Раскусил Энгельгардт и «примерного» Горчакова: «Сотканный из тонкой духовной материи, он легко усвоил многое и чувствует себя господином там, куда многие еще с трудом стремятся. Его нетерпение показать учителю, что он уже все понял, так велико, что он никогда не дожидается конца объяснения… При его остром чувстве собственного достоинства у него проявляется немалое себялюбие, часто в отталкивающей и оскорбительной для его товарищей форме… В течение долгого времени он непременно хотел оставить Лицей, так как он думал: в познаниях он больше не может двигаться вперед, а он надеялся блистать у своего дядюшки».
Прекрасно охарактеризовал Энгельгардт Мясоедова, которого лицейские художники изображали не иначе, как с ослиной головой.

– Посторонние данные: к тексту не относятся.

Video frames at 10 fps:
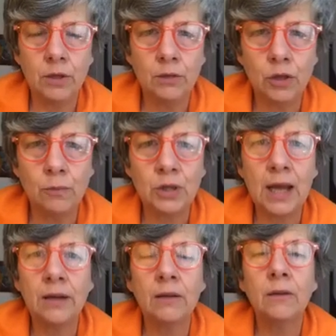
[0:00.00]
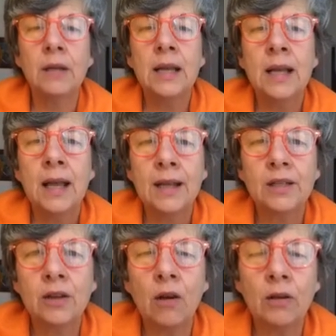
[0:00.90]
YouTube channel
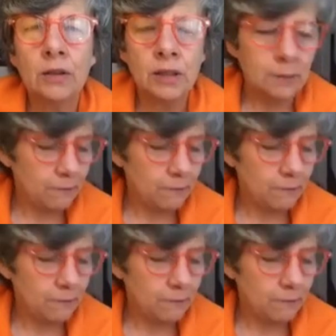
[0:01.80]
has got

В характеристике Энгельгардта он живой: «Никто так хорошо и элегантно не одевается, никто так изящно не разглаживает своей челки, никто не умеет так изящно пользоваться своим лорнетом, никто не хотел бы так, как он, уже сейчас стать гусаром, но никто меньше его не пригоден и не имеет охоты к серьезным занятиям. Так как он все же исключительно высокого мнения о себе и о своих познаниях, то при выговорах он, где только смеет, бывает груб…»
Что же написал Энгельгардт о Пушкине?
«Его высшая и конечная цель — блистать, и именно посредством поэзии. К этому он сводит все и с любовью занимается всем, что с этим непосредственно связано. Все же ему никогда не удастся дать прочную основу даже своим стихам, так как он боится всяких серьезных занятий и сам его поэтический дух не сердечный, проникновенный, а совершенно поверхностный, французский дух. И все же это есть лучшее, что можно о нем сказать, если это можно считать хорошим. Его сердце холодно и пусто, чуждо любви и всякому религиозному чувству и не испытывает в нем потребности».
И это о Пушкине, с его искренней, пылкой душой, глубоким, светлым умом, необычайным дарованием! Это о Пушкине, сердце которого переполняла первая юношеская любовь, привязанность к товарищам, к Жуковскому, к сестре…
Почему же Энгельгардт не сумел понять и достойно оценить гениального юношу? Очевидно, потому, что, помимо многочисленных достоинств, которыми Энгельгардт обладал, ему были присущи близорукость, ограниченность.
«Чтобы полюбить его настоящим образом, — писал о друге Пущин, — нужно было взглянуть на него с тем полным благорасположением, которое знает и видит все неровности характера и другие недостатки, мирится с ними и кончает тем, что полюбит даже и их в друге-товарище».
Юный Пущин оказался умнее, добрее, проницательнее, чем умудренный годами директор Лицея.
По словам того же Пущина, Энгельгардт при всех своих достоинствах «принимал только хорошо и худо». Разобраться же в характере Пушкина было куда сложнее. Он был чужд, непонятен и странен добродетельному, религиозному Егору Антоновичу.
Что заметил Энгельгардт в своем воспитаннике? Насмешливость, шалости, резкость и смелость суждений, равнодушие к религии, «легкомысленность» поэзии. И сделал выводы…
Как ни старался Энгельгардт внешне доброжелательно относиться к Пушкину, тот чувствовал фальшь. Он чувствовал, что за внимательностью и ласковостью Егора Антоновича скрывается недоверие, настороженность, осуждение.
Пушкин начал избегать Энгельгардта, перестал к нему ходить.